Podemos llegar tocando levemente la diana que nos espera. En ambos casos el
sentido se difumina con la misma intensidad que pusimos en detener el impulso
natural. Una fuerza que nos insinúa la necesidad de llegar ampliada para
traspasar ese blanco, ese fragmento de magma en el que nuestra realidad parece cobrar
algún tipo de significado.
Ver
la diferencia entre ese cielo y esta tierra, entre este movimiento de
aproximación o de alejamiento, conmueve el principio fundamental de percepción
que nos ha sido regalado.
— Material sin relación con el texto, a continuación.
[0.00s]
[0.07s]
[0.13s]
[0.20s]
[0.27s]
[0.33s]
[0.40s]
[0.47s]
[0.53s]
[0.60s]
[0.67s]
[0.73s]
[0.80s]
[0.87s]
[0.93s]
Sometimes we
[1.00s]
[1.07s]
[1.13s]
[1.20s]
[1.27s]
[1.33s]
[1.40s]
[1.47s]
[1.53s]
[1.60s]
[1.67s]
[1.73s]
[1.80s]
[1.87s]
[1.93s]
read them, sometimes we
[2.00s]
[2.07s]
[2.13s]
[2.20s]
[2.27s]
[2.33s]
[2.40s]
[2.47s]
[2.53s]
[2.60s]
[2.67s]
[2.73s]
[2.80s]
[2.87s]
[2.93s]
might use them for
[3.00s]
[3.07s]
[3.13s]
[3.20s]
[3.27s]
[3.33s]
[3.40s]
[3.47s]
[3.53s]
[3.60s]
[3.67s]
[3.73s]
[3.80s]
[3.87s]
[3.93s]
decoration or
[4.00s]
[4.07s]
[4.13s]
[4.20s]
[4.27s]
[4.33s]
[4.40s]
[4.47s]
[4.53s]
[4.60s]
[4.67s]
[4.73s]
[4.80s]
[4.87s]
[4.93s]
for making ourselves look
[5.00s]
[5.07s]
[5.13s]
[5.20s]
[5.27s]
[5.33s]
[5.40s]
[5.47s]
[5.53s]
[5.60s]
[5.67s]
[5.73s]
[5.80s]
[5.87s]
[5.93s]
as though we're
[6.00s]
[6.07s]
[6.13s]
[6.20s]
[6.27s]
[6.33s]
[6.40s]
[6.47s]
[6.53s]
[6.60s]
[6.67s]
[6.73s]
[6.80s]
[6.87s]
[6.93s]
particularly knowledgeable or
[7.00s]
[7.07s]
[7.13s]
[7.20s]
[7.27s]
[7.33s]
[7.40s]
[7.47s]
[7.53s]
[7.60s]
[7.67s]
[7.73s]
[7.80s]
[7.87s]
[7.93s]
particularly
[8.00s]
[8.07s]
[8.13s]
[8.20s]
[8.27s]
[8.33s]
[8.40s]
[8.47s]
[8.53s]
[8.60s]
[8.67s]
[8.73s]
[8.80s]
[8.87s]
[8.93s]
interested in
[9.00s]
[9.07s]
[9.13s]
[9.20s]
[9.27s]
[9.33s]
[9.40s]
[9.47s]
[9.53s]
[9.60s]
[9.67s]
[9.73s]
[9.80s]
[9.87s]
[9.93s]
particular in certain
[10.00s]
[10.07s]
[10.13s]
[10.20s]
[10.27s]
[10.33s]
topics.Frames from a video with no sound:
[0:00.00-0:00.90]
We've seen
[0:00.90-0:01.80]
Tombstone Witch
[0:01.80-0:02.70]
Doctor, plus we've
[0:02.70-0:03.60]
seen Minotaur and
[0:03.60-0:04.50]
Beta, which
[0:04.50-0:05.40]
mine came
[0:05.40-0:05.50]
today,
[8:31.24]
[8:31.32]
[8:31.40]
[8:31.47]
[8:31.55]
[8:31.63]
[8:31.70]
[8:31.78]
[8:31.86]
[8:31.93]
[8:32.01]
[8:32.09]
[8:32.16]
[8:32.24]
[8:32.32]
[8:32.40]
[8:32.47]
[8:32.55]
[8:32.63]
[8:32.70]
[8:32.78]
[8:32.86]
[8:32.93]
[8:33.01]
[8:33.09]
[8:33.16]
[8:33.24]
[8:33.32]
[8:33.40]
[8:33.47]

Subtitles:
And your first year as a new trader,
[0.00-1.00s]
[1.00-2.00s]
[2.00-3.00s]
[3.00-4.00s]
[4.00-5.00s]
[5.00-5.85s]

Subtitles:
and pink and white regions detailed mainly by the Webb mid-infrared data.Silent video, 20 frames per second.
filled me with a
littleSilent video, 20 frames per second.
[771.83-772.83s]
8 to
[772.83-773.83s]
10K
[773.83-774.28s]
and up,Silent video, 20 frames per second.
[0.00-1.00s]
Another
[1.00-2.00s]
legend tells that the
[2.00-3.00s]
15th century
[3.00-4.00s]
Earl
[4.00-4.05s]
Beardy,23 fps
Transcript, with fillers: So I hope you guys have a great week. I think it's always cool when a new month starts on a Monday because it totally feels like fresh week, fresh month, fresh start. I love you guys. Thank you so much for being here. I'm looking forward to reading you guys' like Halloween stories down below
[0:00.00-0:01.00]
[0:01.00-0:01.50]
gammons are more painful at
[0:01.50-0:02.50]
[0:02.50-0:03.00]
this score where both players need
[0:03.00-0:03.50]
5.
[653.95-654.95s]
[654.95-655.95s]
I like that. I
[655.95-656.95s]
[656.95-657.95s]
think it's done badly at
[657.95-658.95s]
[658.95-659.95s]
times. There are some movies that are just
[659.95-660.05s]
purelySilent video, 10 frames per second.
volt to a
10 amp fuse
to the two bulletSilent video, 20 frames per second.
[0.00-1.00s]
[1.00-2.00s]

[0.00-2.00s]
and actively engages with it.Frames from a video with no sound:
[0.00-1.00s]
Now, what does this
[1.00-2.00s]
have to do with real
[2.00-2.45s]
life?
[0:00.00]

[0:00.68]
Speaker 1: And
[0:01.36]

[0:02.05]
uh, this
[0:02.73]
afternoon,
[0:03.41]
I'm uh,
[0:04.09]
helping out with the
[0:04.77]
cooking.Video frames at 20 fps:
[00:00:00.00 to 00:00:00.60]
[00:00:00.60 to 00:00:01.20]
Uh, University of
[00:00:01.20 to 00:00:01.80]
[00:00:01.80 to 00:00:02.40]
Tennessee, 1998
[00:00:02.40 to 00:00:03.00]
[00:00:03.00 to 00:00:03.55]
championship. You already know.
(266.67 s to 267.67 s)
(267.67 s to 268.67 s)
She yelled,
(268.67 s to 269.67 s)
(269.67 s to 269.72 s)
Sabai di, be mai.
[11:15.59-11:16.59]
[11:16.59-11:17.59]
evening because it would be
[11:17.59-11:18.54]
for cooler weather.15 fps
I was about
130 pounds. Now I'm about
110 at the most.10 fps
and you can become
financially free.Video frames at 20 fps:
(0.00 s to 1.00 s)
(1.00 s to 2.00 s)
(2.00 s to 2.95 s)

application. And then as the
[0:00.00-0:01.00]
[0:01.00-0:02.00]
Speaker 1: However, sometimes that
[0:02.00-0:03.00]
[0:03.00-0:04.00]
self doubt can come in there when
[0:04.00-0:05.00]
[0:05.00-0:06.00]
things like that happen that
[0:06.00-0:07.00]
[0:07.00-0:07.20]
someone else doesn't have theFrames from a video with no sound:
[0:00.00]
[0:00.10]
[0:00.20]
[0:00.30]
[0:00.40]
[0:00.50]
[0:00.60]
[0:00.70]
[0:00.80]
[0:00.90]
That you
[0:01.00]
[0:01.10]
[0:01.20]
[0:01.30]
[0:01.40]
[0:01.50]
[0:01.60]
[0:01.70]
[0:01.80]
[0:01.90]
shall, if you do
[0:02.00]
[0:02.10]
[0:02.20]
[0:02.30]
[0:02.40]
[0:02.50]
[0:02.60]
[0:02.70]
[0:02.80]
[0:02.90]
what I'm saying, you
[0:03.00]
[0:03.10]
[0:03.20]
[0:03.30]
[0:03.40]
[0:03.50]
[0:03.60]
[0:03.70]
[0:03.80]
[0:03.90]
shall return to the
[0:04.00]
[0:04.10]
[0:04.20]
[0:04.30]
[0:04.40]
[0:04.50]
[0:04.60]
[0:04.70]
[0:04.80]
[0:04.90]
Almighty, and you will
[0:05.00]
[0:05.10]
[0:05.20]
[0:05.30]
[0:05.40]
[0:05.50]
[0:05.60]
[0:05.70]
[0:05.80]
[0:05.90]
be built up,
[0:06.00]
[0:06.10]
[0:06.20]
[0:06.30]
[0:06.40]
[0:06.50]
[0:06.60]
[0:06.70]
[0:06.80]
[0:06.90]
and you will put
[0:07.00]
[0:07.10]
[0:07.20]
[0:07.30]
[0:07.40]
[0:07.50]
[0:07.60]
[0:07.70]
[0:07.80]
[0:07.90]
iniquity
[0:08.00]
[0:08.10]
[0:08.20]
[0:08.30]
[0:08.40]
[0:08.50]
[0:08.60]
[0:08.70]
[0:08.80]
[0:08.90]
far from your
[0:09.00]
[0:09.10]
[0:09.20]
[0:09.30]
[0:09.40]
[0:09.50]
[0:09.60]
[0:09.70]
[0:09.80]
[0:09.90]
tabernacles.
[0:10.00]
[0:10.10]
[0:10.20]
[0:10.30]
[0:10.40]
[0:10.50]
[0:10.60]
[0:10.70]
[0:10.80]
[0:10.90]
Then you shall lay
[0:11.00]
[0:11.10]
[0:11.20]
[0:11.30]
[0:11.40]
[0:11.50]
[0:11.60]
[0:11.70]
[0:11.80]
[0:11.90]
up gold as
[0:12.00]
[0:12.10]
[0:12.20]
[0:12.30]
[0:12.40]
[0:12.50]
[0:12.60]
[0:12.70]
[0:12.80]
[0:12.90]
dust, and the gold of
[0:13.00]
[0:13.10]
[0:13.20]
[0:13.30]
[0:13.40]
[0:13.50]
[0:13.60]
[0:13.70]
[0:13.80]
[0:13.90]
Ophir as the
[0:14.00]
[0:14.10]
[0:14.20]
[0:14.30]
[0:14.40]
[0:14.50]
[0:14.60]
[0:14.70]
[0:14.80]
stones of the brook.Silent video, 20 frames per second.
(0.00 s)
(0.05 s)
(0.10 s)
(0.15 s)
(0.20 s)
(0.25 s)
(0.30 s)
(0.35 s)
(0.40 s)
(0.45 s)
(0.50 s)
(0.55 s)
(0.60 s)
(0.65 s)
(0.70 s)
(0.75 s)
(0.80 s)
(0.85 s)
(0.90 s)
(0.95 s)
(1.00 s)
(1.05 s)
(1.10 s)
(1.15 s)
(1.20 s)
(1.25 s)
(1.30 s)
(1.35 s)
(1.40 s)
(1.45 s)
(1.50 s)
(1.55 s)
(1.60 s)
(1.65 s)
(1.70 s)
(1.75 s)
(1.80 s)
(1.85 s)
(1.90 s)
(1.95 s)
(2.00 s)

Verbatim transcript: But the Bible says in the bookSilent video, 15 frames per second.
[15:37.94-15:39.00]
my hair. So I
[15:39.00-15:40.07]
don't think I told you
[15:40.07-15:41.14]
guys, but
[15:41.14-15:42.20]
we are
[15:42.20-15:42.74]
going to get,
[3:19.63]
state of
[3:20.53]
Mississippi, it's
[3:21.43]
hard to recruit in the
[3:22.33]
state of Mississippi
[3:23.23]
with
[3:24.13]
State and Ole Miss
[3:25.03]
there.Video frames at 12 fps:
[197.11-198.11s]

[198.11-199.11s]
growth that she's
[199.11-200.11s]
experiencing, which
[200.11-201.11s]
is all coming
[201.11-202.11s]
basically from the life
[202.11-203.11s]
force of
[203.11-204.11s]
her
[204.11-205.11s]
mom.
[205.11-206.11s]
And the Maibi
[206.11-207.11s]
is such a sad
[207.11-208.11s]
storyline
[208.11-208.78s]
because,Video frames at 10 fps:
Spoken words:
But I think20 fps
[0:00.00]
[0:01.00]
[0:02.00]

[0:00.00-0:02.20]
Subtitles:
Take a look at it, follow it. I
Percibimos la luz y la oscuridad a la que nos lleva el
descontrol de los impulsos que no pertenecen al momento de la vía. Queremos
saber más mirando hacia atrás, cuando lo único que queda es progresar olvidando
hacia delante.
Qué
claridad cuando paramos de intervenir y observamos como el movimiento,
instruido por el viento, nos mece en una danza involuntaria, una danza plagada
de ángulos y sentimientos regalados por el cielo. Ver es la mejor opción de ese
instante, pensar la debilita, actuar la reprime. Es preciso entregarse, darse,
olvidarse de toda la cadena construida para recrear la sensación de peso de la
tensión inicial. Toca disfrutar, atravesar obstáculos afilando nuestro extremo,
nuestra conciencia, la que tiene que atravesar un universo de infinitas
dimensiones.
Este
afilado ocurre por el simple roce con la vida cuando bordeamos los 360 grados
de giro que le debemos a cada instante, a cada reflexión, a cada pensamiento.
En este girar sobre nosotros mismos, sin olvidar ninguna parte del continuo, es
cuando crecemos, cuando nos expandimos, cuando comprendemos lo suficiente como
para seguir expandiendo la parte que no se detiene. Es entonces cuando podemos
evitar contraer más que lo que corresponde a la mera existencia material de
nuestro presente, un presente que desaparece nada más tocarlo. Parece como si
el existir no fuese más que la leve humareda de un fuego que se encendió hace
millones de años y cuyo destino no es otro que apagarse.